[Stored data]
- Opening Delimiter -

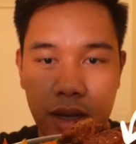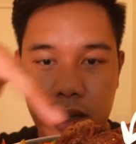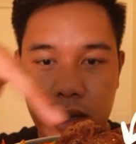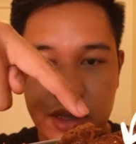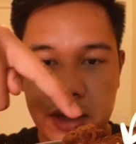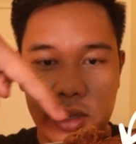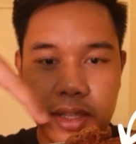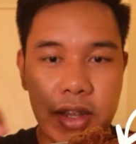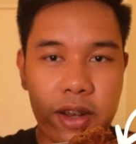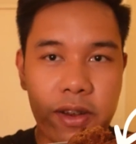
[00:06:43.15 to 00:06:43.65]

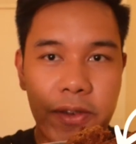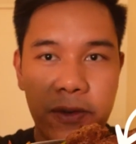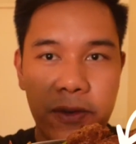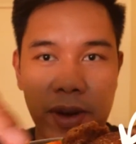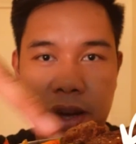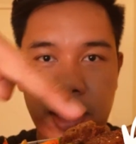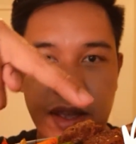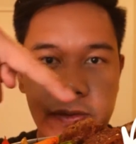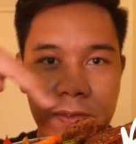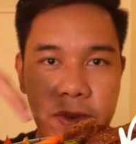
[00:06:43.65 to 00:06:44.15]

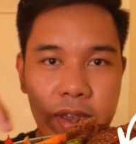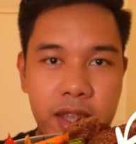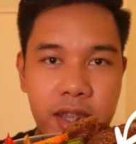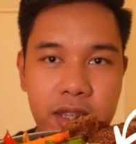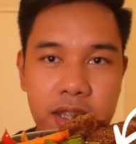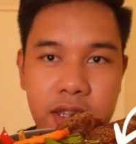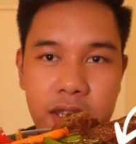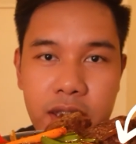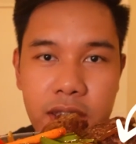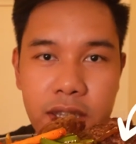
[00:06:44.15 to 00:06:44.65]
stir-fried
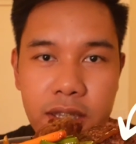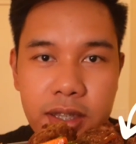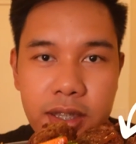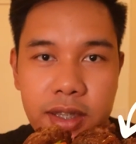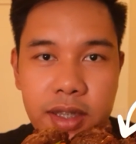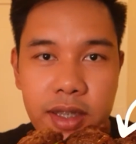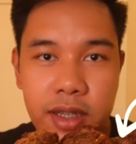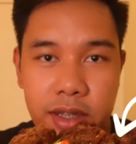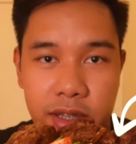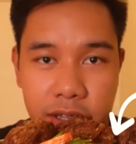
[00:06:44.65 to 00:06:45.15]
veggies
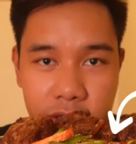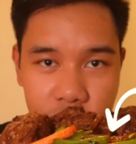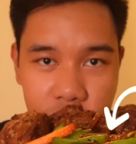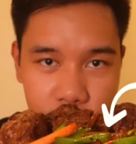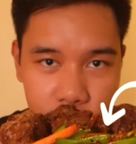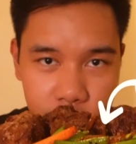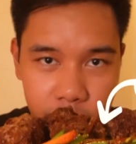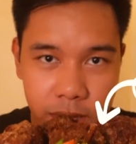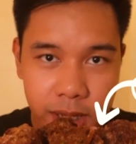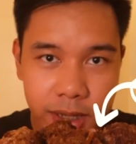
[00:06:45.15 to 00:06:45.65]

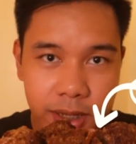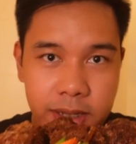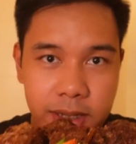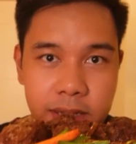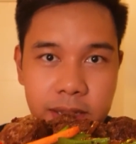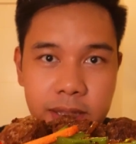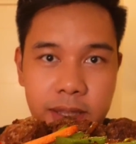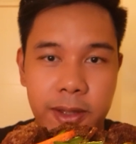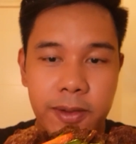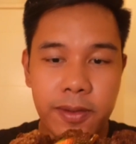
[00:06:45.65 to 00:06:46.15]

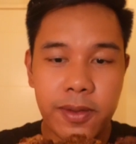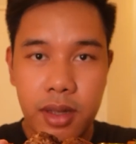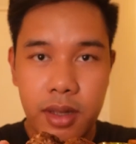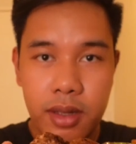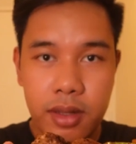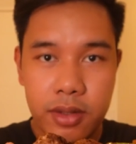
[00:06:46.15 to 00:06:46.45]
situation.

- Closing Delimiter -
- Opening Delimiter -

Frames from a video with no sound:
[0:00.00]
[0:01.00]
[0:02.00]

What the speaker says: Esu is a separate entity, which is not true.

- Closing Delimiter -

__ASSIGNED TASK__
Using the data above, print exactly the lines from the line that contains "Frames from a" through the line that contains "What the speaker", with both included.

__ANSWER SECTION__
Frames from a video with no sound:
[0:00.00]
[0:01.00]
[0:02.00]

What the speaker says: Esu is a separate entity, which is not true.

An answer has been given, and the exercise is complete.